Une mère usufruitière d’un bien immobilier en laisse la jouissance gratuite à son fils pendant 44 ans. A quelles conditions cet avantage constitue-t-il une donation indirecte sujette à rapport successoral ? La Cour de cassation se prononce.
La décision
Une femme décède en 2015, laissant pour lui succéder ses deux fils.
Des difficultés étant survenues lors du règlement de la succession, l’un des fils assigne son frère en partage. Il lui réclame le rapport d’une donation indirecte pour avoir occupé gratuitement un bien immobilier appartenant à leur mère pour l’usufruit et aux deux fils pour la nue-propriété, durant plus de 40 ans.
La Cour d’appel de POITIERS (4ème chambre civile), par un arrêt du 9 septembre 2020, condamne le frère à rapporter plus de 260.000 € à ce titre, la mère ayant subi un manque à gagner à défaut de location dudit logement.
Il se pourvoit en cassation aux motifs notamment :
- Que pour être rapportable, l’avantage indirect doit avoir causé un appauvrissement du de cujus. Or, les travaux requis pour rendre le bien louable auraient excédé la valeur locative. Dès lors, la mère n’avait pas subi de réel appauvrissement.
- Que le montant dû au titre du rapport ne peut excéder l’appauvrissement du de cujus. Qu’il y avait lieu de tenir compte de l’ensemble des réparations qui lui auraient incombé en sa qualité de bailleresse, ce qui incluait les grosses réparations.

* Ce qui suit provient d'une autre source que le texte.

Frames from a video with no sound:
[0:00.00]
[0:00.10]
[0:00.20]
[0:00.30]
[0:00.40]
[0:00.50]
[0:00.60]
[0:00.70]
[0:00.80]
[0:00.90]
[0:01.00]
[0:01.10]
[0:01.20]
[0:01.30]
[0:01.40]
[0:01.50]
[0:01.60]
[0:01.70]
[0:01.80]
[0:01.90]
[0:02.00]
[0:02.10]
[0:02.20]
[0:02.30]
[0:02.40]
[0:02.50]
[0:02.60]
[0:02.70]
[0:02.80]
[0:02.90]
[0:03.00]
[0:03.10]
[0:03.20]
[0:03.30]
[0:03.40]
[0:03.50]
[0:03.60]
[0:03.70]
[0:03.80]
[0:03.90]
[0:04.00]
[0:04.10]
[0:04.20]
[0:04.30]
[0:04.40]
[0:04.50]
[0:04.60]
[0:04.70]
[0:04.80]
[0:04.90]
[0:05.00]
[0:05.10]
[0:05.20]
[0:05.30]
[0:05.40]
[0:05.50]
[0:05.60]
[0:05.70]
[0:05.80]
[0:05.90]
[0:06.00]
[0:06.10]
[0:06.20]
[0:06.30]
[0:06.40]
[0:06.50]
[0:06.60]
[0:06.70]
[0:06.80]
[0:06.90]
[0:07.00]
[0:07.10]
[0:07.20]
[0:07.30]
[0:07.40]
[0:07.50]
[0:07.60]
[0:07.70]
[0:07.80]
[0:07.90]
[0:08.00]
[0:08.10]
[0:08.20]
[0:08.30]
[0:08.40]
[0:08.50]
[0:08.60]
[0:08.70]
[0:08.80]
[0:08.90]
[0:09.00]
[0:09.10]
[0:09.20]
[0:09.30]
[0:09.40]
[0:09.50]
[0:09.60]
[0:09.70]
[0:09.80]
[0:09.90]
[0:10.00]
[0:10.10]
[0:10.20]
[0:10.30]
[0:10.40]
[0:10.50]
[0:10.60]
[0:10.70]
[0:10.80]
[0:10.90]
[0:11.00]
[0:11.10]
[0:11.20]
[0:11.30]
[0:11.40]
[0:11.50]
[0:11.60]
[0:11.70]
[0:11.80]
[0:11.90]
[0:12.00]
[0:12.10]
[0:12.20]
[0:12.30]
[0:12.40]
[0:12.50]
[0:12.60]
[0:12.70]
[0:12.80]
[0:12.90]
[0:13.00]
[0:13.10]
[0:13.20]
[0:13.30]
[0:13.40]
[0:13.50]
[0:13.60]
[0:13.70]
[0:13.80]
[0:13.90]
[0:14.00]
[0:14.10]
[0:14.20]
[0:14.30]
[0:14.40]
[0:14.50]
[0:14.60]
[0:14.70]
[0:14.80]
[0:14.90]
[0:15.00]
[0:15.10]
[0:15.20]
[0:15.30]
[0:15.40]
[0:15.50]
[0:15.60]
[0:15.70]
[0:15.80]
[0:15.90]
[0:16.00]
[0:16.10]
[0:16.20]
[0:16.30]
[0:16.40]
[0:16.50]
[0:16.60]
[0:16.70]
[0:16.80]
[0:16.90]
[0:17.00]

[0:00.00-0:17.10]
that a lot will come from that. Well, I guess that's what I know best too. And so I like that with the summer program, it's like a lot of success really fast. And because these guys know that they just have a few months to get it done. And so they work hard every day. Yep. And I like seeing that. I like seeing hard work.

La 1ère Chambre civile de la Cour de cassation, dans un arrêt n°20-20641 du 2 mars 2022, publié au bulletin, rejette le pourvoi :
- Il n’était pas démontré que cet immeuble n’était pas, à cette époque, en état d’être mis en location.
- Les travaux réalisés ne constituaient pas des charges locatives mais des grosses réparations incombant naturellement au nu-propriétaire et ne justifiant dès lors aucune créance contre l’usufruitier.
Les autres moyens du pourvoi ne sont pas traités ici.
Décryptage
Cette décision est intéressante en ce qu’elle traite d’une situation très fréquente : la jouissance gratuite d’un bien concédée par un parent à un enfant.
L’avantage indirect dont a bénéficié l’enfant constitue-t-il une donation rapportable ?
Pas toujours. Pour cela, encore faut-il que les éléments constitutifs d’une donation soient réunis :
- Un appauvrissement du donateur,
- Un enrichissement corrélatif du donataire,
- Une intention libérale.
Dans certaines situations, il est difficile pour le juge de distinguer les situations qui relèvent d’une réelle intention libérale, et celles qui relèvent simplement du prêt à usage ou commodat, des frais de première installation, ou encore de l’obligation alimentaire, …
Dans la décision ci-dessus, plusieurs facteurs concordants militaient en faveur de la qualification de donation indirecte : la durée de la jouissance gratuite (44 ans), le caractère mixte de l’occupation (habitation mais aussi professionnel), …
Ce qu’il faut retenir : ces situations extrêmement courantes sont difficiles à qualifier. Un raisonnement au cas par cas s’impose, sous le contrôle du juge.